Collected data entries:
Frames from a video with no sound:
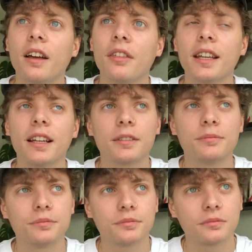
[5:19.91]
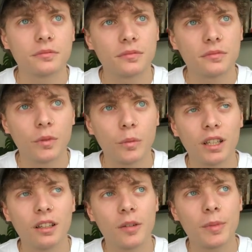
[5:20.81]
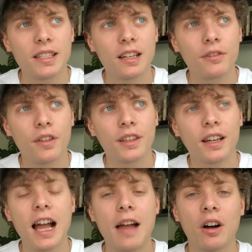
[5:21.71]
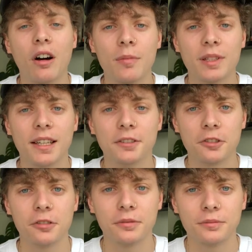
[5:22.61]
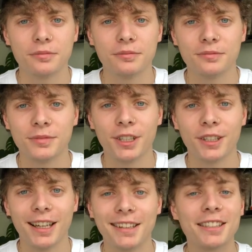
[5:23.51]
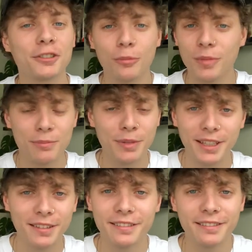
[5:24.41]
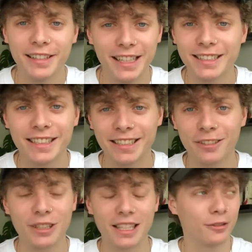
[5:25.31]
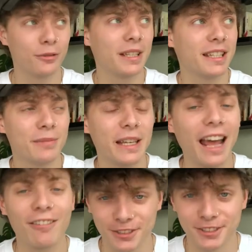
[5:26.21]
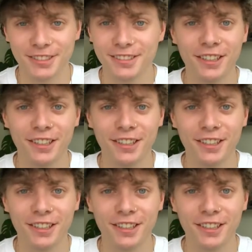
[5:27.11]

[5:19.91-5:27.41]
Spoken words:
I think when I look at myself, I think I have high potential, you know, and that's not me being egotistical. That's not me being arrogant.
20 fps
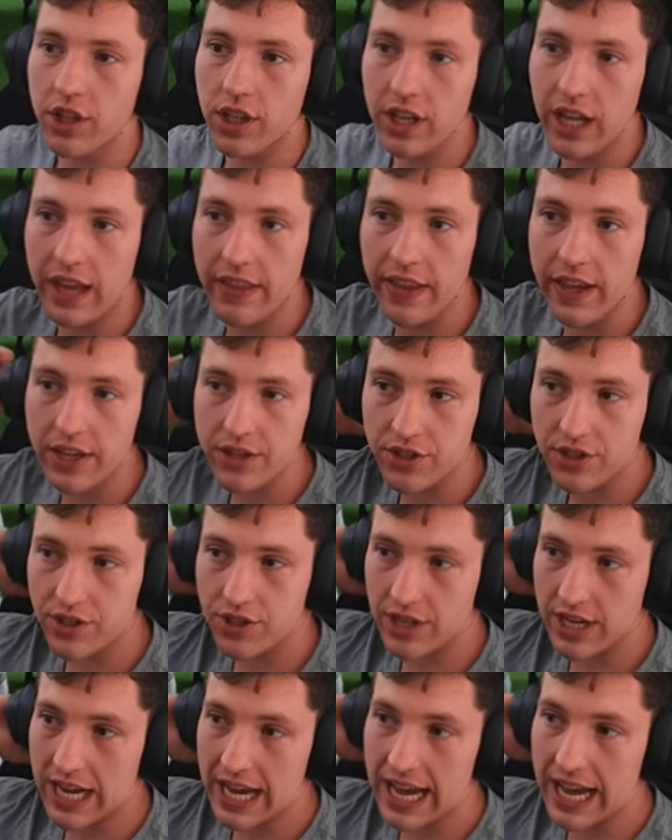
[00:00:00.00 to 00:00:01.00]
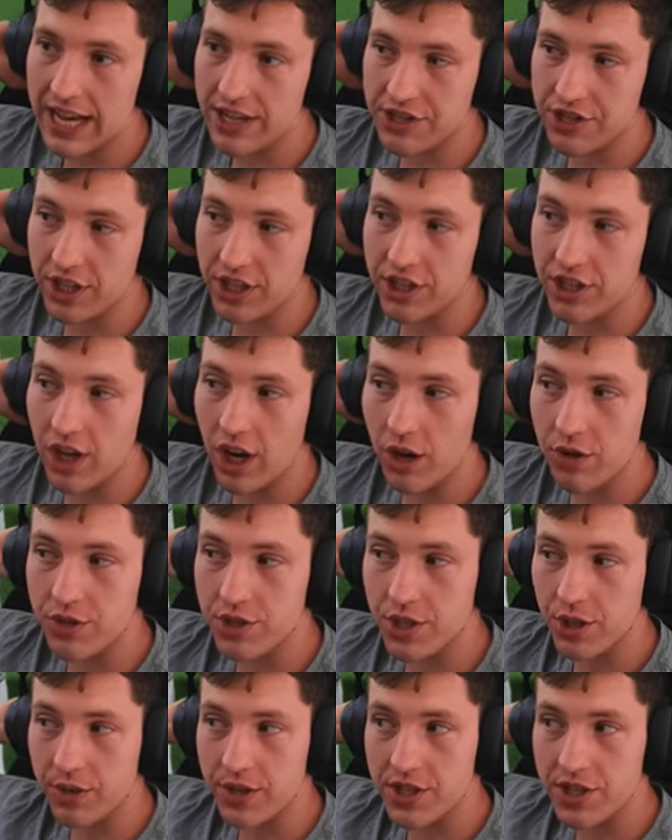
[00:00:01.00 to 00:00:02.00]
are looking like this. Uh, six
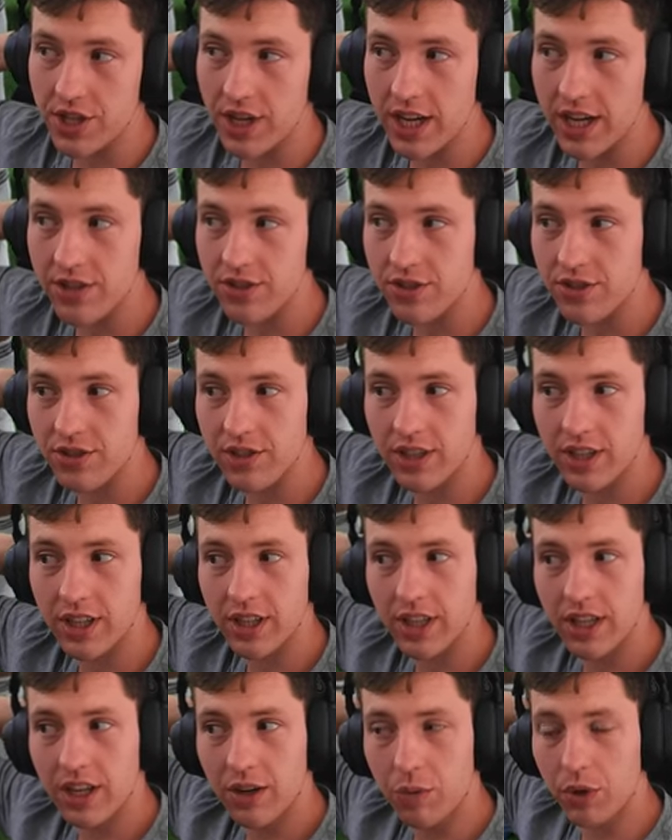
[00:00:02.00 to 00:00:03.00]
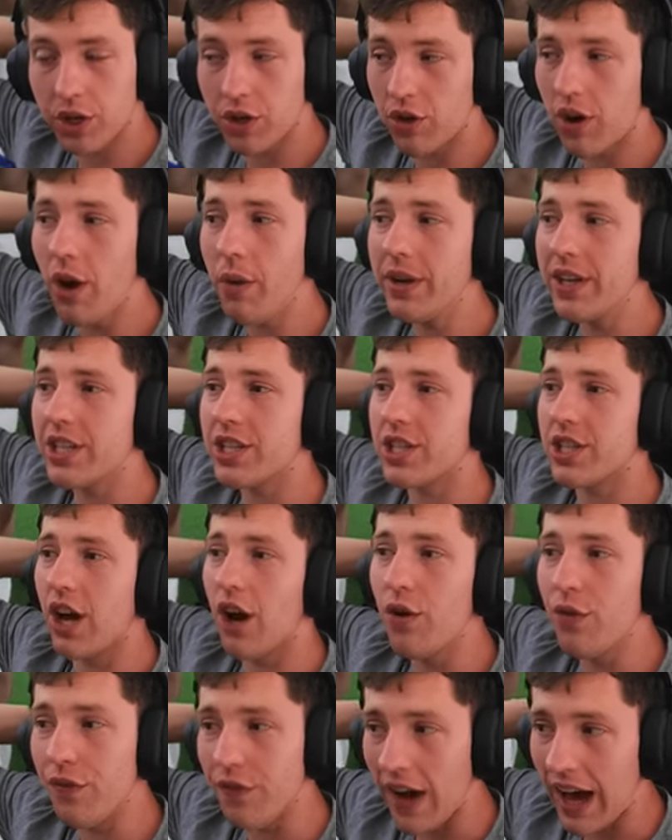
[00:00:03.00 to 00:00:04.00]
goals, two assists. We're growing
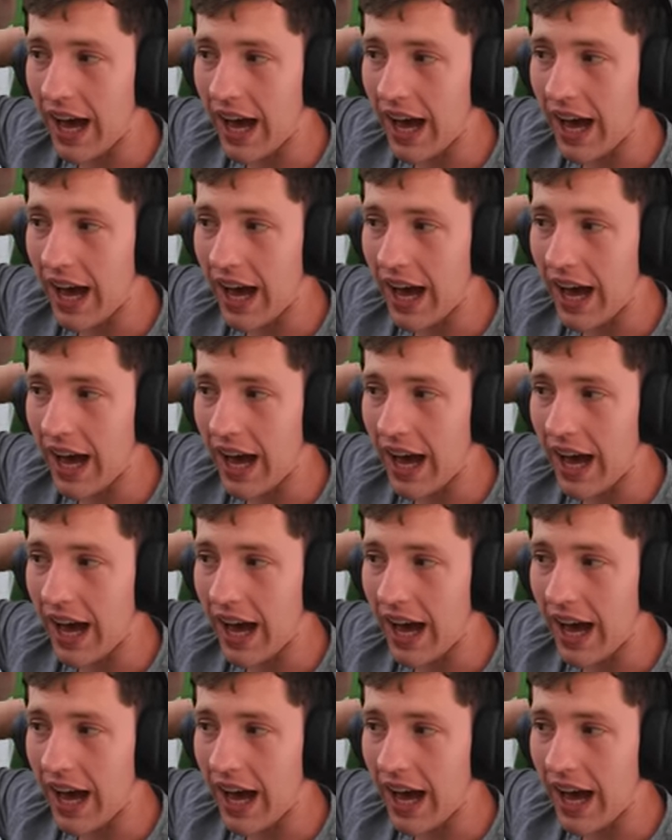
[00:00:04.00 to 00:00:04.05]
so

> _Exercise objective_
Restate all of the data word for word and include no pictures.

> _Final answer_
Frames from a video with no sound:
[5:19.91]
[5:20.81]
[5:21.71]
[5:22.61]
[5:23.51]
[5:24.41]
[5:25.31]
[5:26.21]
[5:27.11]

[5:19.91-5:27.41]
Spoken words:
I think when I look at myself, I think I have high potential, you know, and that's not me being egotistical. That's not me being arrogant.
20 fps
[00:00:00.00 to 00:00:01.00]
[00:00:01.00 to 00:00:02.00]
are looking like this. Uh, six
[00:00:02.00 to 00:00:03.00]
[00:00:03.00 to 00:00:04.00]
goals, two assists. We're growing
[00:00:04.00 to 00:00:04.05]
so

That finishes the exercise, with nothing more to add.